In our post on the GM announcement, we wrote that “GM did not indicate what will happen with the Bolts once that conversion is complete or whether all will continue to be built at Orion.” The ostensible conflict is that GM is retooling the plant to build the electric Chevrolet Silverado and GMC Sierra starting next year. In case you forgot, one of the biggest automaker bugbears nowadays is having non-interchangeable platforms. Not only are the coming electric pickups much more popular than the Bolt, they use the Ultium platform, Ultum batteries, and Ultium e-motors that are more advanced than the Bolt’s internals. After the plant conversion, Orion will have a production capacity of 360,000 electric pickups every year, a little over half of GM’s 600,000-unit annual electric pickup target. Parallel to all of this, the Bolt has effectively been out of production since last November, when GM prioritized recalling and replacing all the battery packs in all the Bolts ever produced. GM had said it intended to restart production early this year.
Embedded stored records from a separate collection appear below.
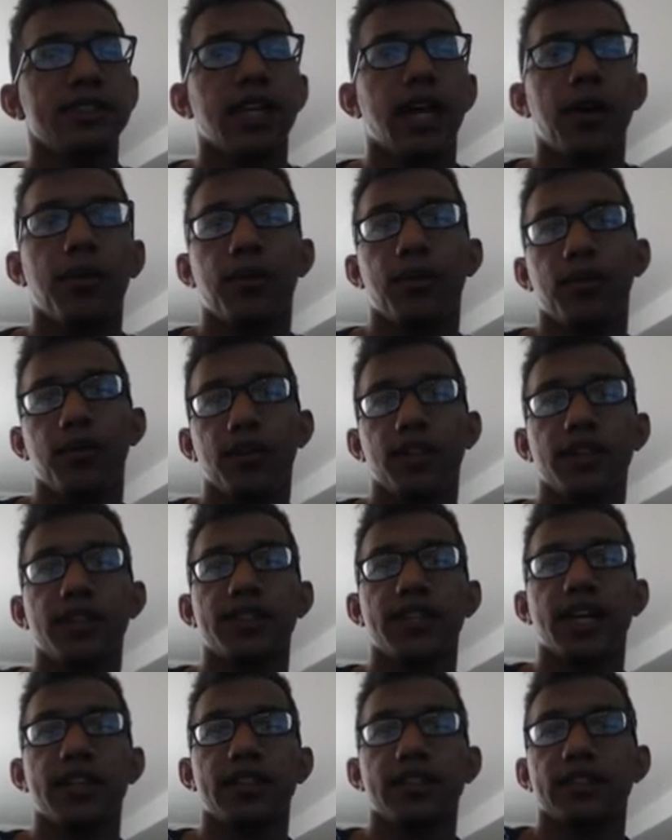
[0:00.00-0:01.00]
I would really
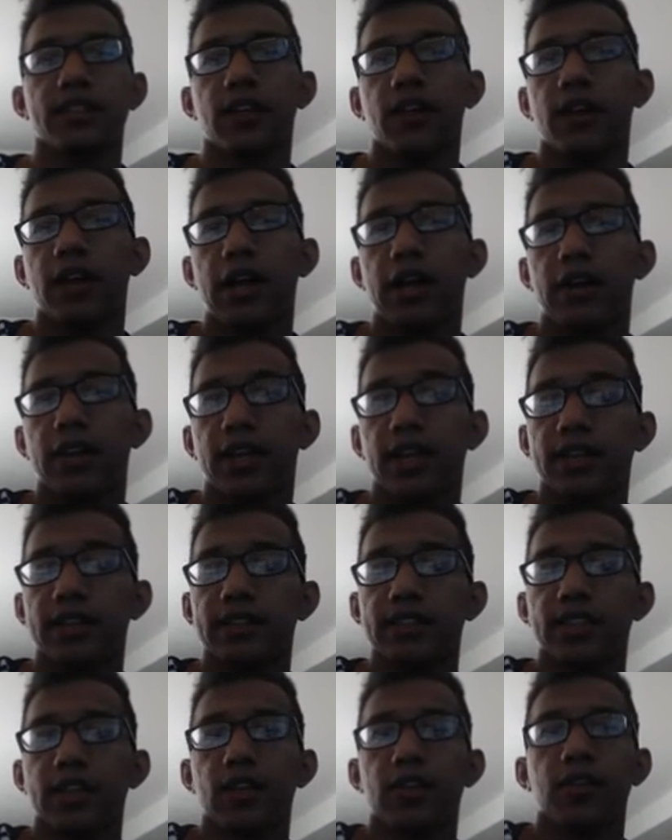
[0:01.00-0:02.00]
side this card out against
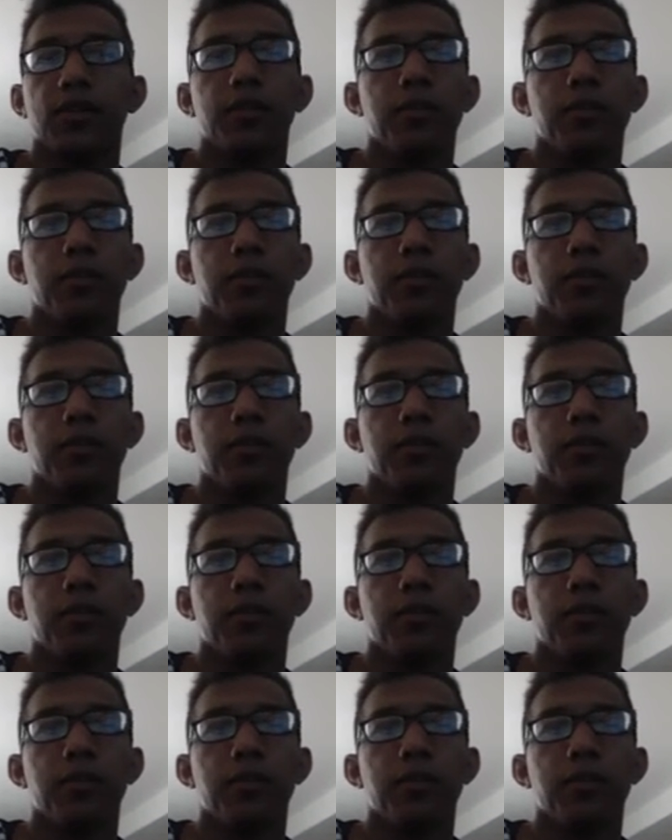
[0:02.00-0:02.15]
stealth,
That hasn’t happened, and there’s been no comment about when it will happen.

When CNN asked GM about the car, automaker spokesman Dan Flores responded, “Production of the Chevrolet Bolt EV and EUV will continue during [Lake Orion’s] conversion activities to prepare the facility for production of the Silverado EV and Sierra EV pickups,” and, “We are not disclosing any additional information at this time about Bolt EV or Bolt EUV production.” Adding up all the circumstantial evidence, CNN rang the doomsday bell with, “It sure looks like GM is about to pull the plug on the Bolt.”
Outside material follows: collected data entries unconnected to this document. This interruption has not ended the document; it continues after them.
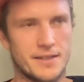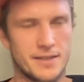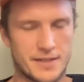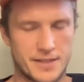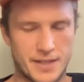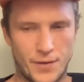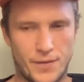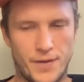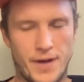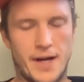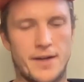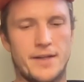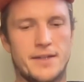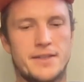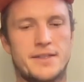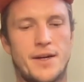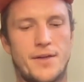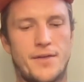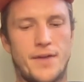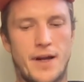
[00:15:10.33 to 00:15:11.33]
South Island
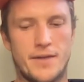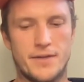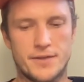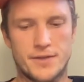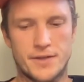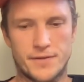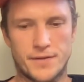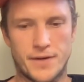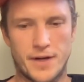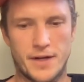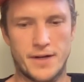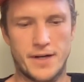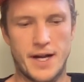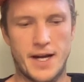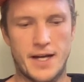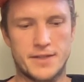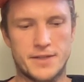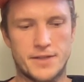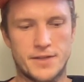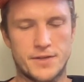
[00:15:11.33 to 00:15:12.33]
Surfrider.
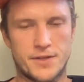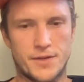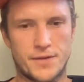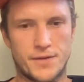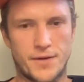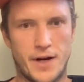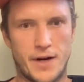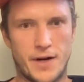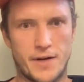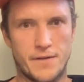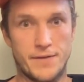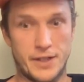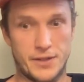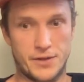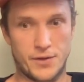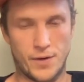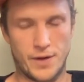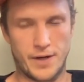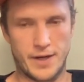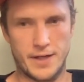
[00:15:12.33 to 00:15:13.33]
Yeah, so Surfrider
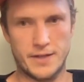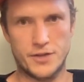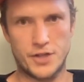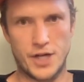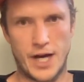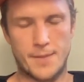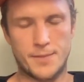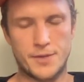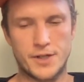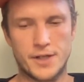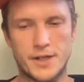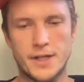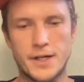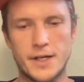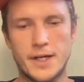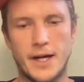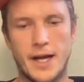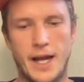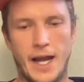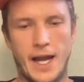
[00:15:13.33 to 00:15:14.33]
Victoria chapter.
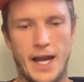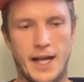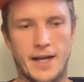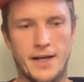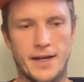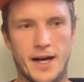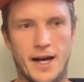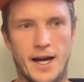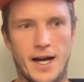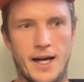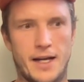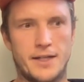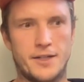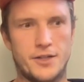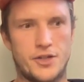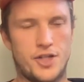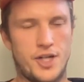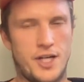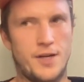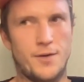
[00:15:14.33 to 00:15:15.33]
And
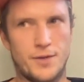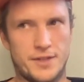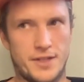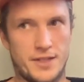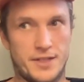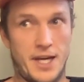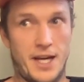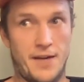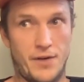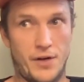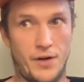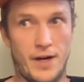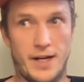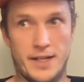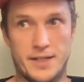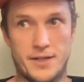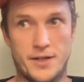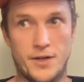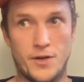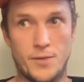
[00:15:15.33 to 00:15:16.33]
she was a saving
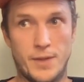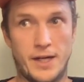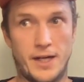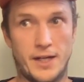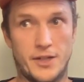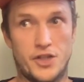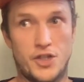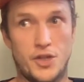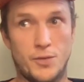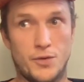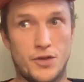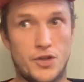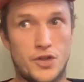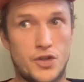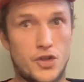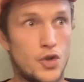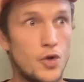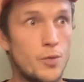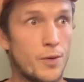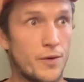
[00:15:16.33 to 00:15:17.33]
grace too, because she was
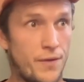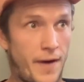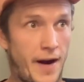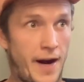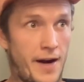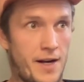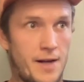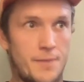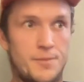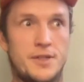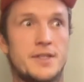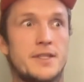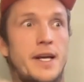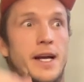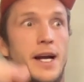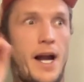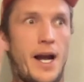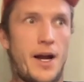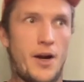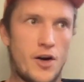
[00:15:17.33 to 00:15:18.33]
super fired up. She's
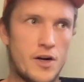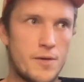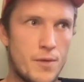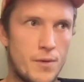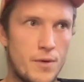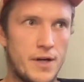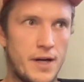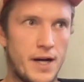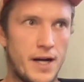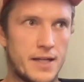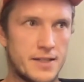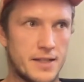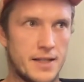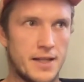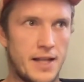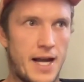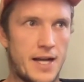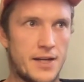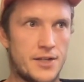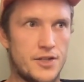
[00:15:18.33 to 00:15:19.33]
like, I heard about what you guys did
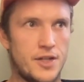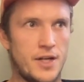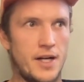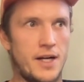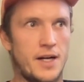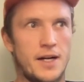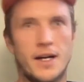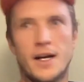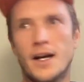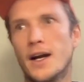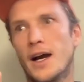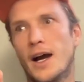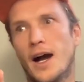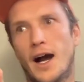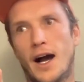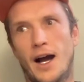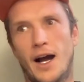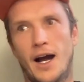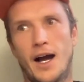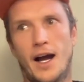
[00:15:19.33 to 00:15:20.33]
last year.
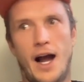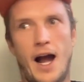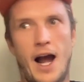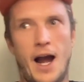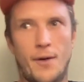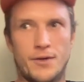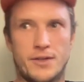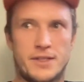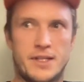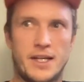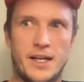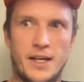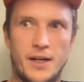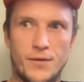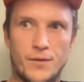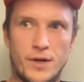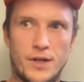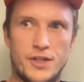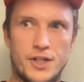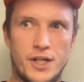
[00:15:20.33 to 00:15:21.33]
I was thinking of
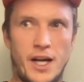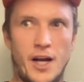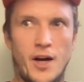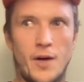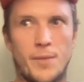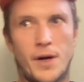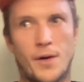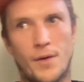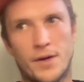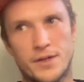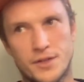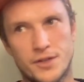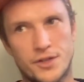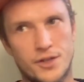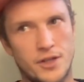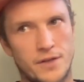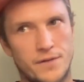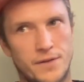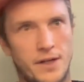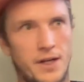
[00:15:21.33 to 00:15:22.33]
reaching out, but I wasn't
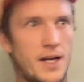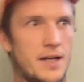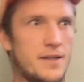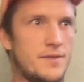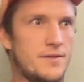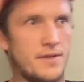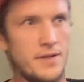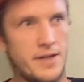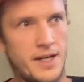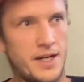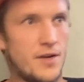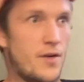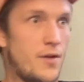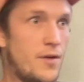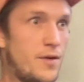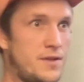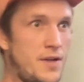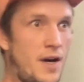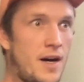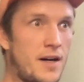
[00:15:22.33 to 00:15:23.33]
sure if you guys were, I didn't know who
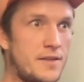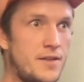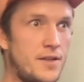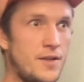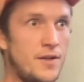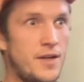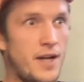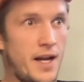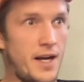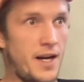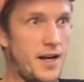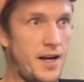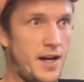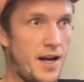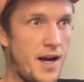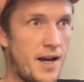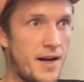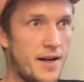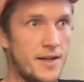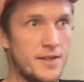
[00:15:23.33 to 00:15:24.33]
to talk to, yada, yada,
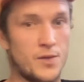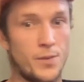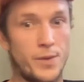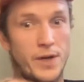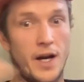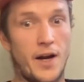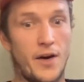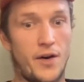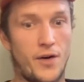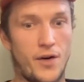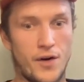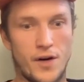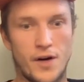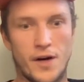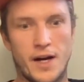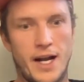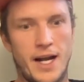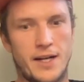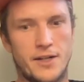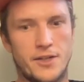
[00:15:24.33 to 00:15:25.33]
yada. So we got
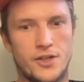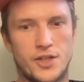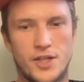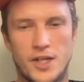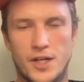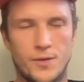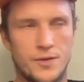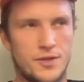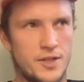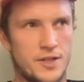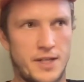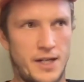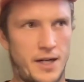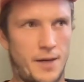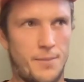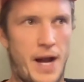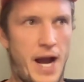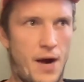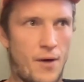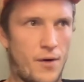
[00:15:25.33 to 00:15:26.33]
her, and she was just like a
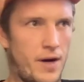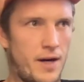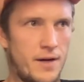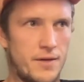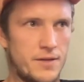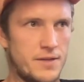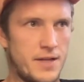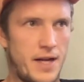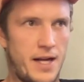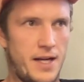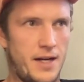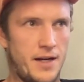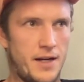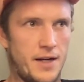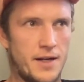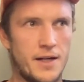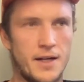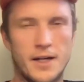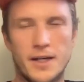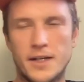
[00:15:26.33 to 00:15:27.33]
powerhouse that year.
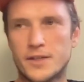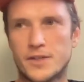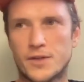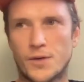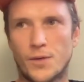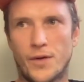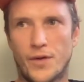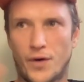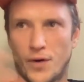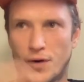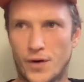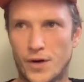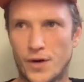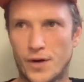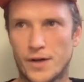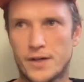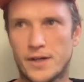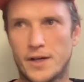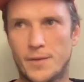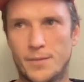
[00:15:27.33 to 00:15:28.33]
So with
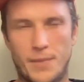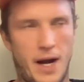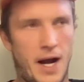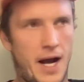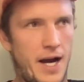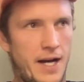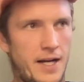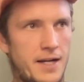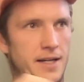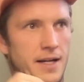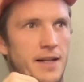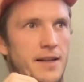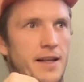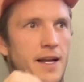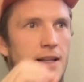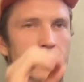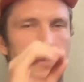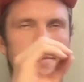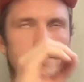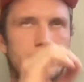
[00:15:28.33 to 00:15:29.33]
her combined, and
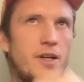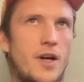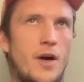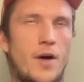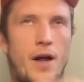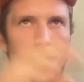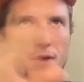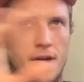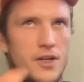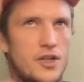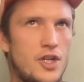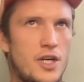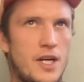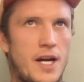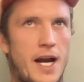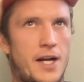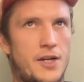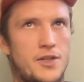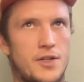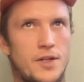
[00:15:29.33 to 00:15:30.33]
then, I think she
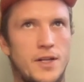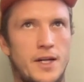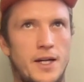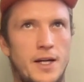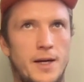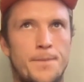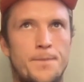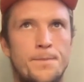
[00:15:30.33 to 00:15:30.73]
actually,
AutoNews followed the same logic to the same conclusion, adding two putative nails in the Bolt’s putative coffin. AN said industry intelligence firm AutoForecast Solutions believes the Bolt will die in 2023, the Bolt EUV in 2024. Then, going back to this year’s Consumer Electronics Show, GM CEO Mary Barra’s said GM would sell an electric Chevy Equinox and Blazer in 2023 for around $30,000. Both models are a little larger than the Bolt EUV, but the Ultium internals and $30,000 price would make the new crossovers more advanced than the Bolt for less dosh than the Bolt.  

A Bloomberg Quint piece thinks CNN and AN are jumping the gun, suggesting that GM could transfer production to another one of its EV assembly plants coming on line, adding the left-field idea that GM could keep the car but ditch the Bolt name. Bloomberg supports that latter take by noting that the Bolt is Chevy’s most successful conquest vehicle and gets high ownership satisfaction scores, but is a Bolt by any other name still a draw? 

GM said it will make an announcement at the end of February about resuming Bolt production. Perhaps then we’ll get an idea of whether the Bolt has a future.